Object-oriented databases have been around since the late 1980s, but have never been as popular as relational databases. They attempt to solve a problem known as object-relational impedance mismatch
. Handling relational tables as objects isn't always easy, especially with multiple linked tables. This mismatch happens because using a relational database with object-oriented code requires workarounds. What if your object has variable length lists? How do you store those in the database? For a number of years, there has been ORM middleware (object relation mapping) such as Hibernate
that solves these problems and allows relational databases to work with object-oriented code. The object-oriented database (OOD) lets you define your object as a class and takes care of persisting it for you. Compared to relational databases, structure changes are harder with OOD. And as there's no standard query language like SQL, you have to code your own queries.
In mathematics, a graph
is a set of points together with unordered (or ordered) pairs of points (known as edges or lines). A graph database uses graph structure to store data. There's no schema as there is with relational databases.

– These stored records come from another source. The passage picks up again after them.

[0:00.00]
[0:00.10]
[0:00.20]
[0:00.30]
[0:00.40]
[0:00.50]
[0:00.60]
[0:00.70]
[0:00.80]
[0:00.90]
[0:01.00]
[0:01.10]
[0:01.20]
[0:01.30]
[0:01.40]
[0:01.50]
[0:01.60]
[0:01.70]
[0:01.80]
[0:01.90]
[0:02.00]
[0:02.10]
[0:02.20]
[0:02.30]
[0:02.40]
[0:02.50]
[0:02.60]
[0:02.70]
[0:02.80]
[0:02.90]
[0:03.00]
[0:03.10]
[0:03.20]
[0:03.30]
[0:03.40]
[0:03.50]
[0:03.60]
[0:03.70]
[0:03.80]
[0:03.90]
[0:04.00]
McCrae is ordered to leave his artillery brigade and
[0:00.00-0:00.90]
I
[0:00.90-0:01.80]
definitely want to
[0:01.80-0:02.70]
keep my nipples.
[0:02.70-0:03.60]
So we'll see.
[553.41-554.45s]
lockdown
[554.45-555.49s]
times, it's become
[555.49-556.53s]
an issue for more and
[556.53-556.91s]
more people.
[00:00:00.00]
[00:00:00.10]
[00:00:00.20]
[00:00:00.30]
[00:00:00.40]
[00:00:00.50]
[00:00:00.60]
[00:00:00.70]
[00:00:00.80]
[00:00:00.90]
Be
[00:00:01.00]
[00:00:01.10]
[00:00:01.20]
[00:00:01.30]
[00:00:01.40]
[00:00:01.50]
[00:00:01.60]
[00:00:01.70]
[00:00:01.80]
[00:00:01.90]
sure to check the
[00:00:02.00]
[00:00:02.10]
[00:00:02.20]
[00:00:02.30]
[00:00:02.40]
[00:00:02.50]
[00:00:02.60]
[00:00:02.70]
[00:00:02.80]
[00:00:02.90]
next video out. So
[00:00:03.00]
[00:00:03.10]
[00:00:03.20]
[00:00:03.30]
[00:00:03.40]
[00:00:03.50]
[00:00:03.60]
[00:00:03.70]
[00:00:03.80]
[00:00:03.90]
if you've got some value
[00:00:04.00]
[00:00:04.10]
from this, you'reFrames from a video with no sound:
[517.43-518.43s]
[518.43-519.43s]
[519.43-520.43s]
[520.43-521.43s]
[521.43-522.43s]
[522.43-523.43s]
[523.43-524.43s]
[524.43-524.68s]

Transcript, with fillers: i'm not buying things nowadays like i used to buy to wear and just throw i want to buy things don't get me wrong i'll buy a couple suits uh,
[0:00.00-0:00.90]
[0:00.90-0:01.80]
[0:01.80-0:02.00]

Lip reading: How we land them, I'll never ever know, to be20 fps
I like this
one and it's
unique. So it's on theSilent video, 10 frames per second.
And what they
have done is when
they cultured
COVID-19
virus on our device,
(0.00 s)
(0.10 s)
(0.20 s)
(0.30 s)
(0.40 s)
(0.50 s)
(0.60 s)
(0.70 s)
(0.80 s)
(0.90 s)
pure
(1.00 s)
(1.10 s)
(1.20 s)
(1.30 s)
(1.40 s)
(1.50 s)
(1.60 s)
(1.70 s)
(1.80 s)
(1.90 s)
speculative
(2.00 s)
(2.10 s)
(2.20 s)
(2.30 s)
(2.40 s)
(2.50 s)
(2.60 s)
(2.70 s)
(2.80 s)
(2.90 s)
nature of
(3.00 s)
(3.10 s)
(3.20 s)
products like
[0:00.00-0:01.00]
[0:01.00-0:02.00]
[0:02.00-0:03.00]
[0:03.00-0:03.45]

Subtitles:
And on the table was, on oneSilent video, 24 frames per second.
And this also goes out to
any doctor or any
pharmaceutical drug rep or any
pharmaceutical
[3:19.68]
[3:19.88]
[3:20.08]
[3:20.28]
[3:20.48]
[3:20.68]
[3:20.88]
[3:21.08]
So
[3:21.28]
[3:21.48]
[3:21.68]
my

You can store complex structures of data in a graph database, which would be hard or impossible in a relational database; the points could be data about people, businesses, accounts, or any other item. It's their relationship that is stored and quickly retrieved in a graph database. For example, imagine a family tree with all the couples, offspring and relationships to each other. A search to find distant cousins would be complex in SQL but a lot easier in a graph database. Relational databases do well when there's only one or two levels of relationships; graph databases handle far greater depths.
Time Series Databases
When I worked in finance, writing code to evaluate instruments against time data curves, I could really have used a time series database. These are written to store data items with an associated time stamp. Sure, you could do that with a relational database, but data tends to accumulate quite quickly. How do you deal with all that data? How long will you need to keep it? Given the volume of data, being able to down-sample is handy; this means using every tenth or perhaps hundredth value and storing that out. If you run queries against very large datasets without some kind of down-sampling, you could run out of memory. Some databases (e.g., OpenTSB
) support down-sampling and storing rollups, as they're called. While time series databases may seem to have limited utility, there are probably more uses than you realize. For instance, monitoring Internet of Things (IoT) devices, asset tracking and trading systems; one way of think of them is as a sophisticated event-logging backend.
You probably wouldn’t go wrong if you chose a relational database as your first choice for an application, but if your use case matches one of these other types, give it a go!